===== SOURCE INFORMATION

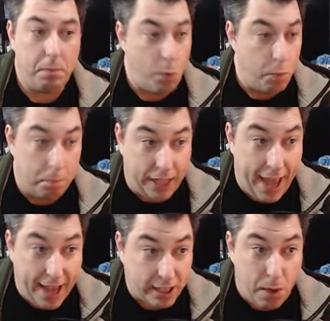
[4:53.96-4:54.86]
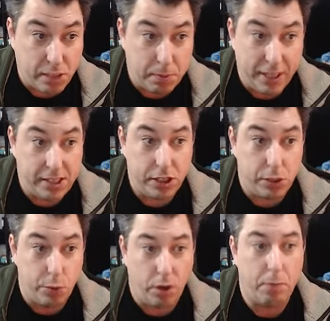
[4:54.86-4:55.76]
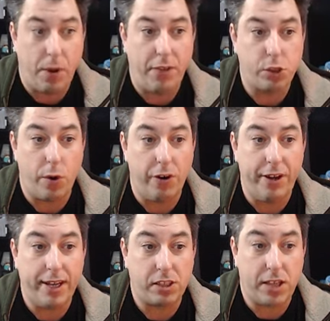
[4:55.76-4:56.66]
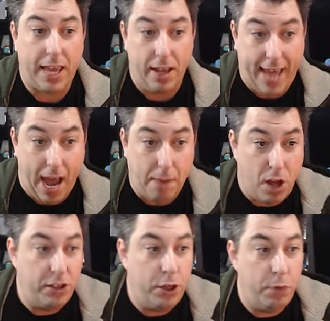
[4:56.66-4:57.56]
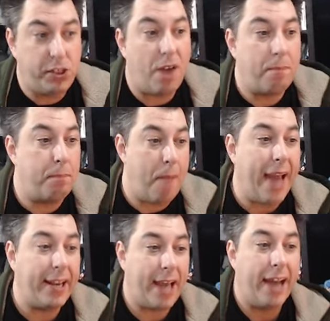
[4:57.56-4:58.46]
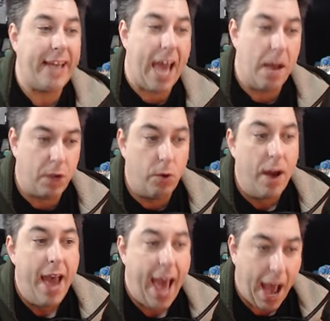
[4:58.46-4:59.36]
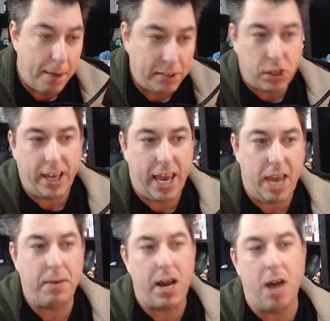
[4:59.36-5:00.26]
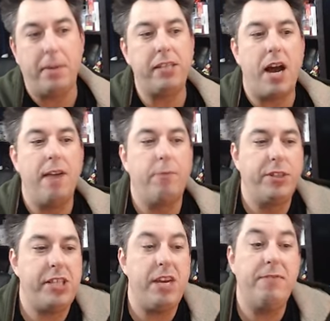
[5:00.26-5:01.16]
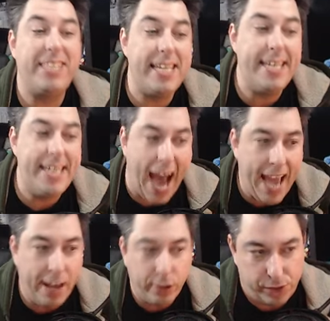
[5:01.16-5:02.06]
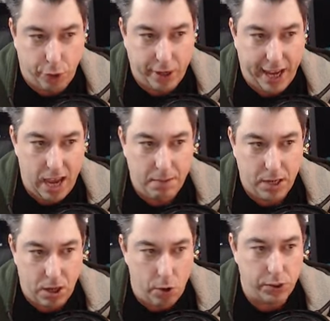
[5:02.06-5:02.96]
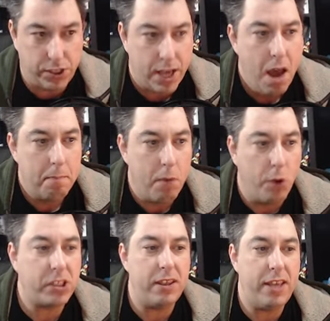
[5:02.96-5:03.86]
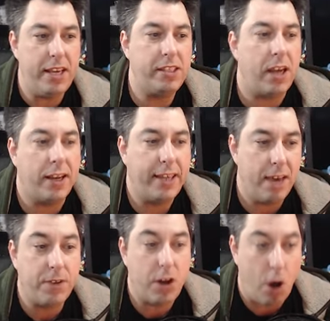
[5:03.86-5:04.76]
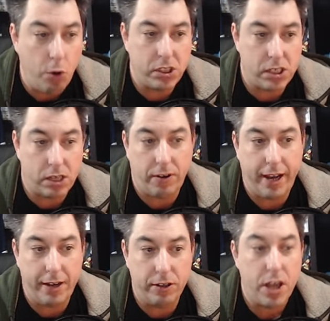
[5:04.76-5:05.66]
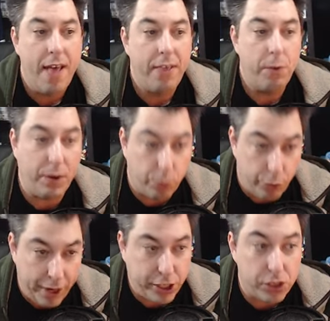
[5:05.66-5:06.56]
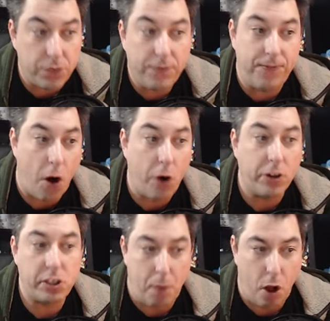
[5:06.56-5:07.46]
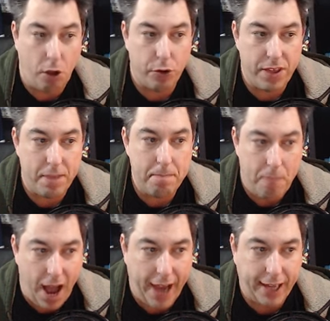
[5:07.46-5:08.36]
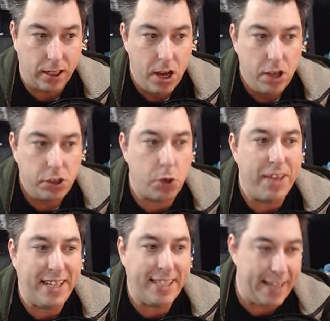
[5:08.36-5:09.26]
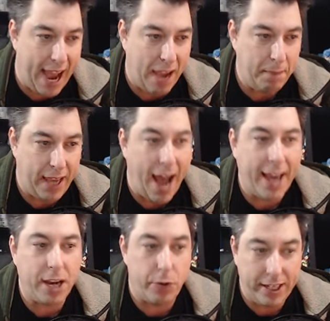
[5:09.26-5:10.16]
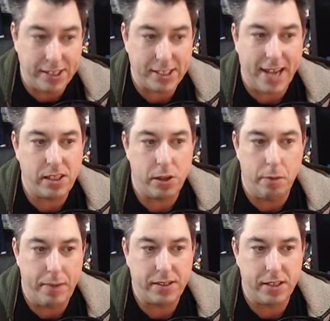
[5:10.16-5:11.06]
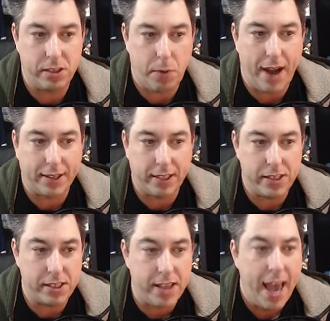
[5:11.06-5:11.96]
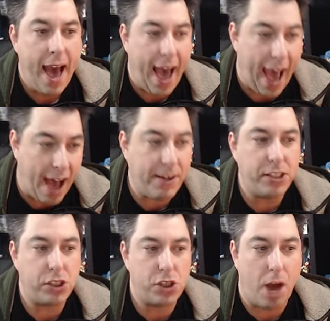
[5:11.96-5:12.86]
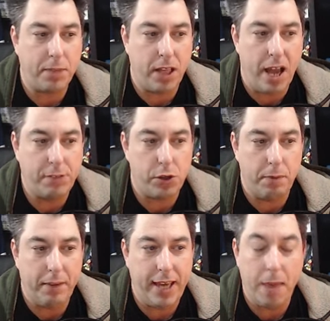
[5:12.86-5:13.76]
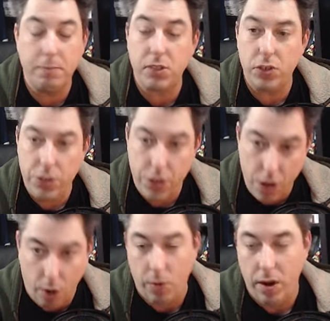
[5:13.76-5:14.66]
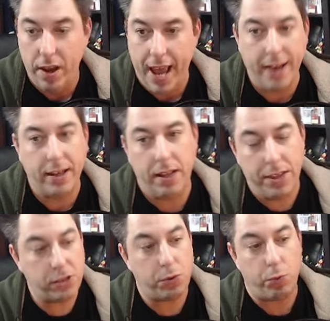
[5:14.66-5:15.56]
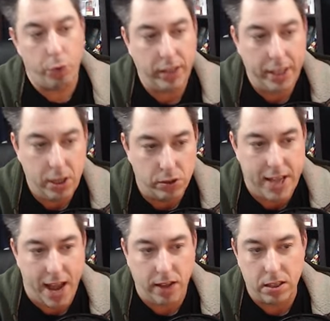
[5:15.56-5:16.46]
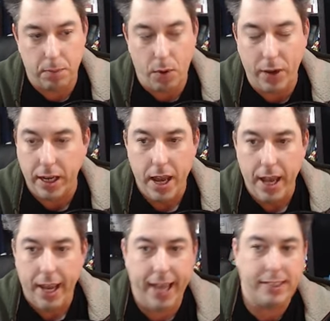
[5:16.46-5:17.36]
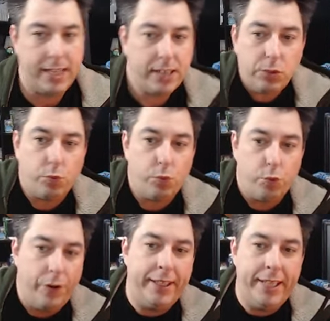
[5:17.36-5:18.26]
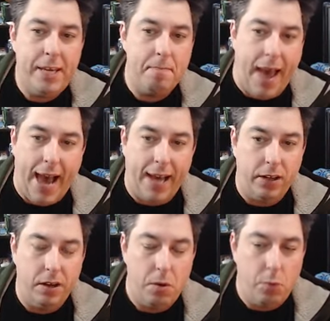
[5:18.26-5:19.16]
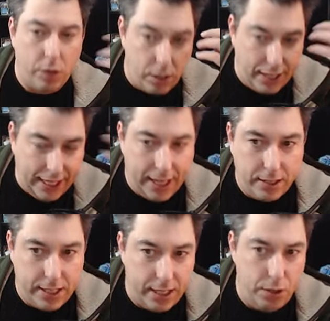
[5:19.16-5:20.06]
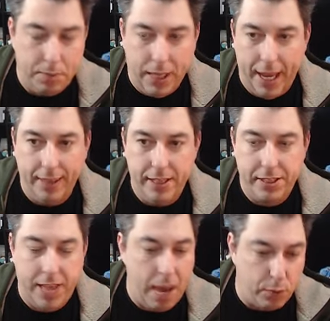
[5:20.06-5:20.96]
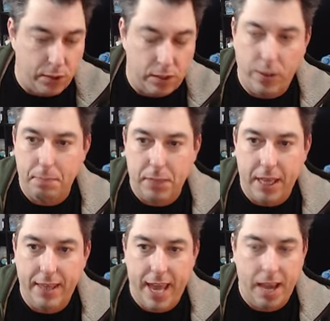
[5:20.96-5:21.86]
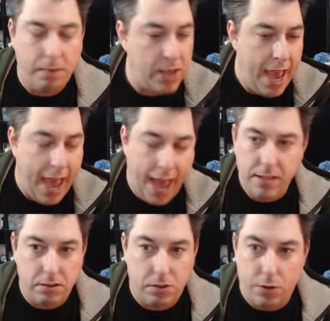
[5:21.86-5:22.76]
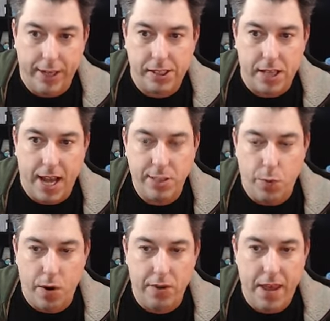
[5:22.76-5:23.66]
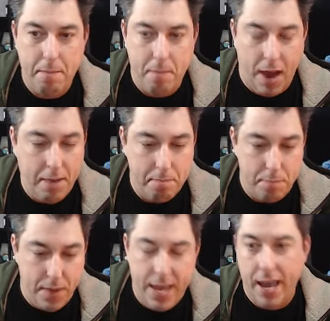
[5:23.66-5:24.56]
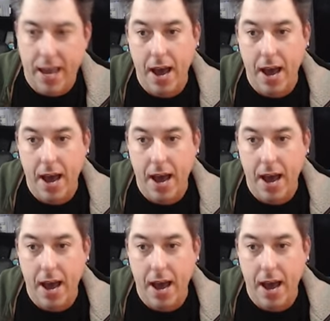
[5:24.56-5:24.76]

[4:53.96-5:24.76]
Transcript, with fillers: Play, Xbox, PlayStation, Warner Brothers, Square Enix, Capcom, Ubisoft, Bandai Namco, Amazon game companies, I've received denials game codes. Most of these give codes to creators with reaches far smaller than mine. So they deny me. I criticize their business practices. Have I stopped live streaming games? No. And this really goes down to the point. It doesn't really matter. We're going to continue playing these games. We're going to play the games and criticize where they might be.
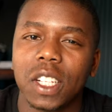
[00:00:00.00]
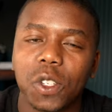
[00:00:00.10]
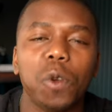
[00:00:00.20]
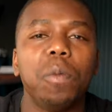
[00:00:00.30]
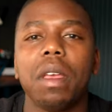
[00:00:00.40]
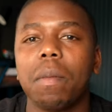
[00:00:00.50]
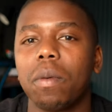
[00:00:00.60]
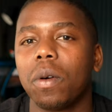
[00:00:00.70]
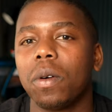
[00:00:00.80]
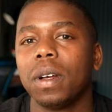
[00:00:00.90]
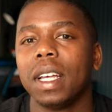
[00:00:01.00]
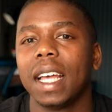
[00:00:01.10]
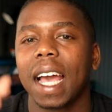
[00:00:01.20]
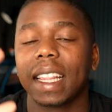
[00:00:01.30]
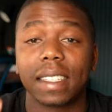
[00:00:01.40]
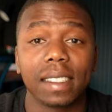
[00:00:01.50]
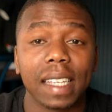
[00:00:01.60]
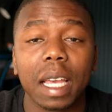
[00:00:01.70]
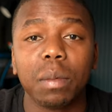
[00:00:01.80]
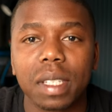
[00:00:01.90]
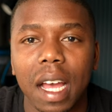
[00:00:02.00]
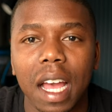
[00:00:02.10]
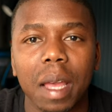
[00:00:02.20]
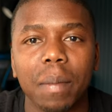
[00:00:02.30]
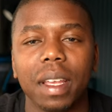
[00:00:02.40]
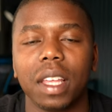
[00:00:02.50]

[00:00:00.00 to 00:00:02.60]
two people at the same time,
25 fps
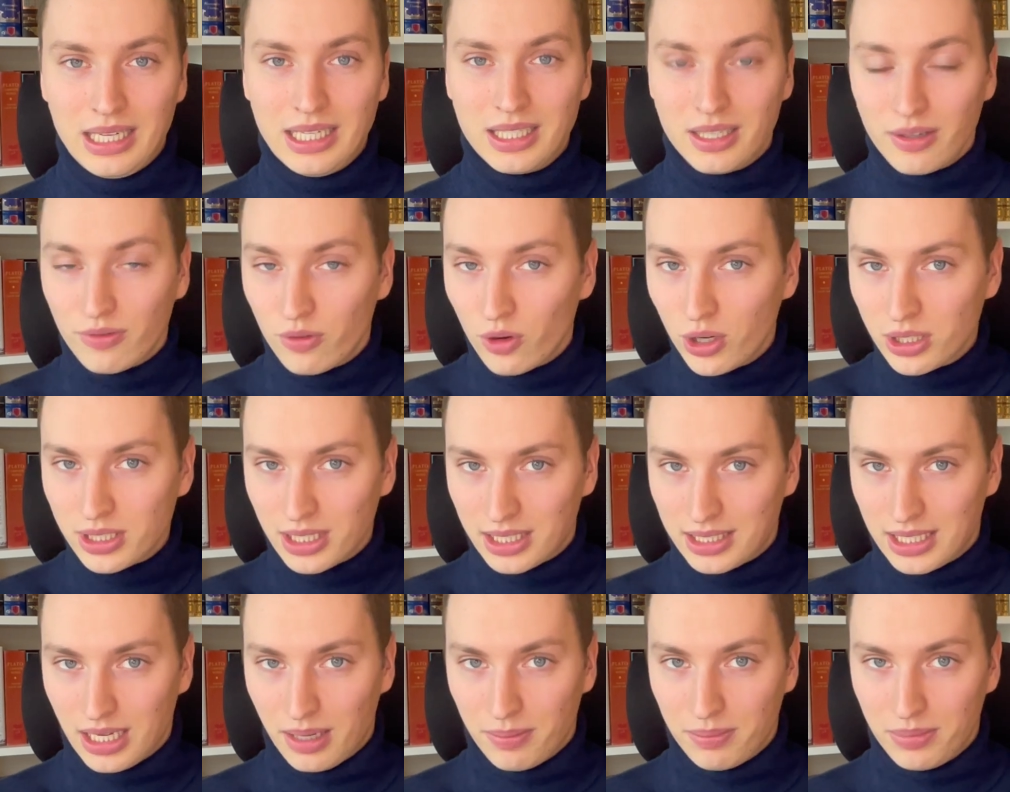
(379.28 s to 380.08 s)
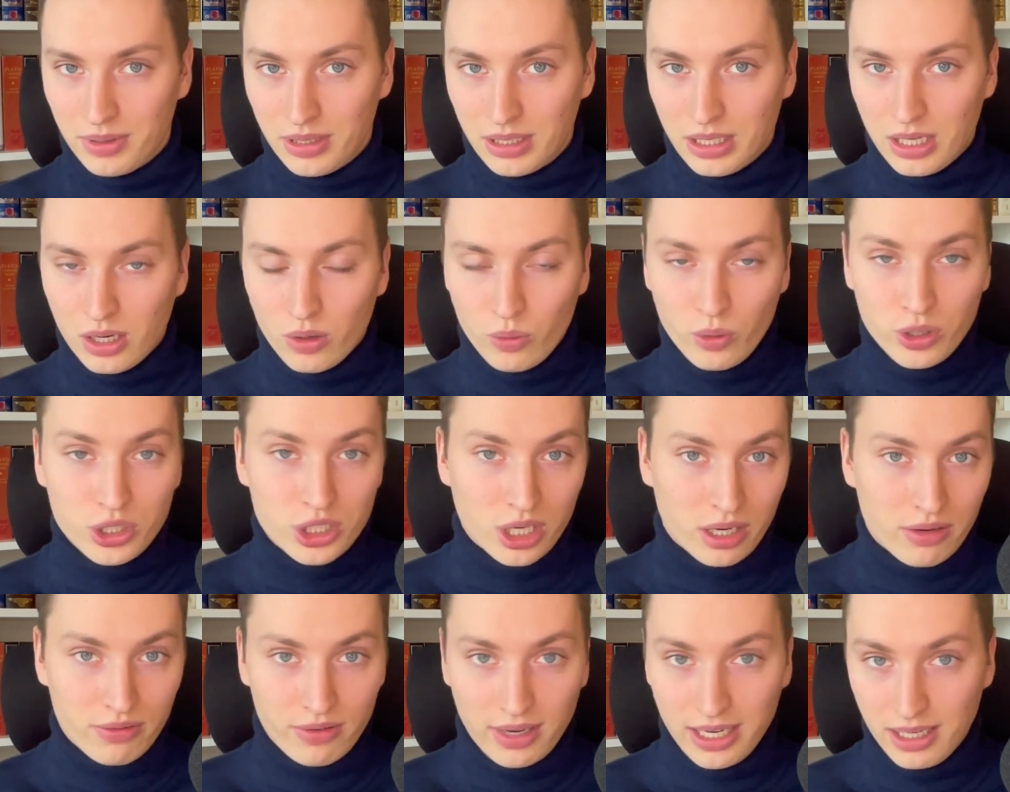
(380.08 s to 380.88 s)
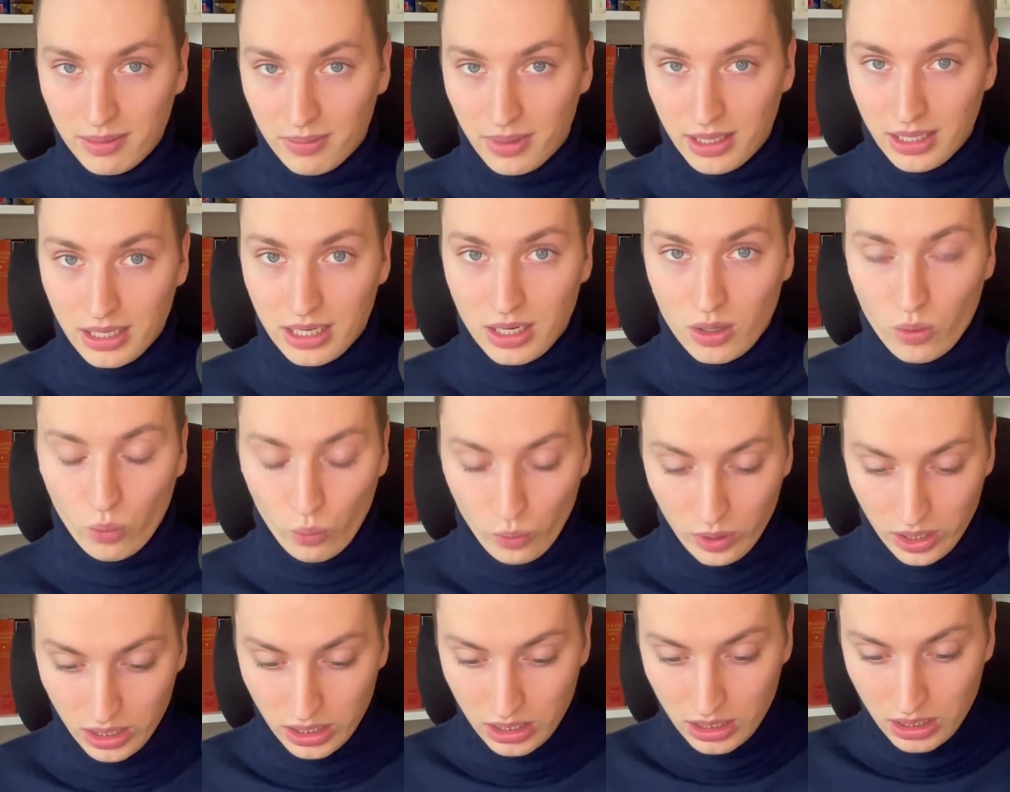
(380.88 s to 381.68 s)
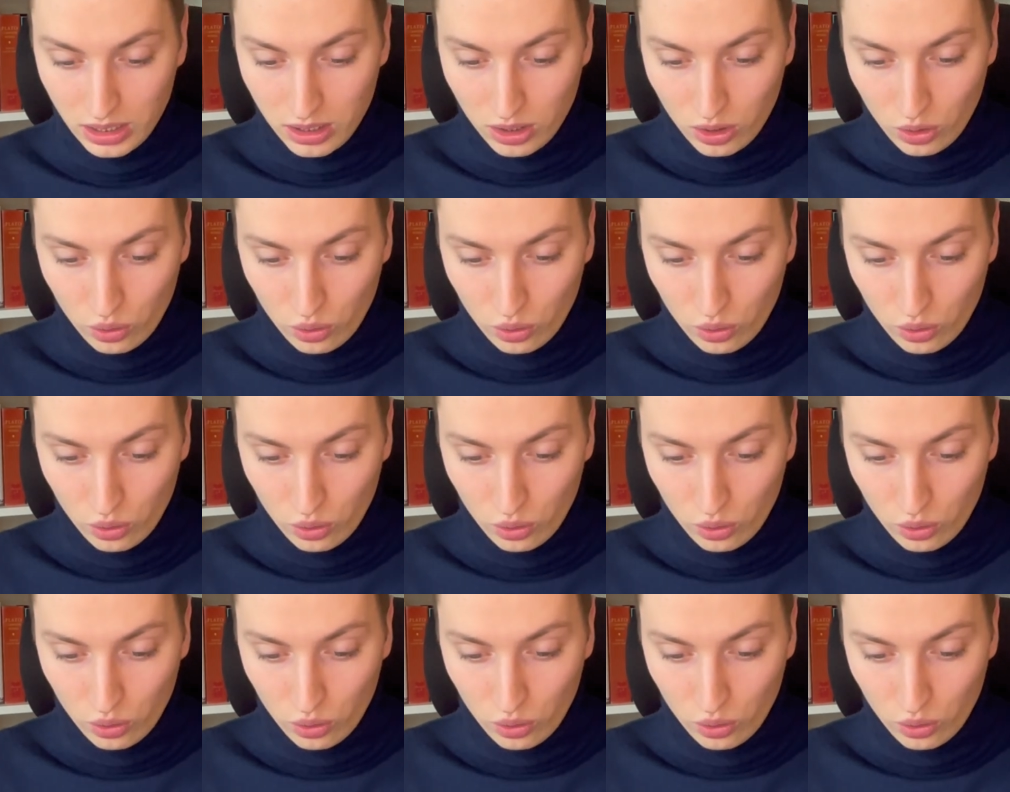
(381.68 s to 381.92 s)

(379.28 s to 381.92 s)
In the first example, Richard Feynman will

==========

> _WHAT THE EXERCISE ASKS_:
Could you please write out exactly the lines from the start of the entries above through the line that holds "[4:53.96-5:24.76]", both included, with no pictures?

> _EXPECTED OUTPUT_:
[4:53.96-4:54.86]
[4:54.86-4:55.76]
[4:55.76-4:56.66]
[4:56.66-4:57.56]
[4:57.56-4:58.46]
[4:58.46-4:59.36]
[4:59.36-5:00.26]
[5:00.26-5:01.16]
[5:01.16-5:02.06]
[5:02.06-5:02.96]
[5:02.96-5:03.86]
[5:03.86-5:04.76]
[5:04.76-5:05.66]
[5:05.66-5:06.56]
[5:06.56-5:07.46]
[5:07.46-5:08.36]
[5:08.36-5:09.26]
[5:09.26-5:10.16]
[5:10.16-5:11.06]
[5:11.06-5:11.96]
[5:11.96-5:12.86]
[5:12.86-5:13.76]
[5:13.76-5:14.66]
[5:14.66-5:15.56]
[5:15.56-5:16.46]
[5:16.46-5:17.36]
[5:17.36-5:18.26]
[5:18.26-5:19.16]
[5:19.16-5:20.06]
[5:20.06-5:20.96]
[5:20.96-5:21.86]
[5:21.86-5:22.76]
[5:22.76-5:23.66]
[5:23.66-5:24.56]
[5:24.56-5:24.76]

[4:53.96-5:24.76]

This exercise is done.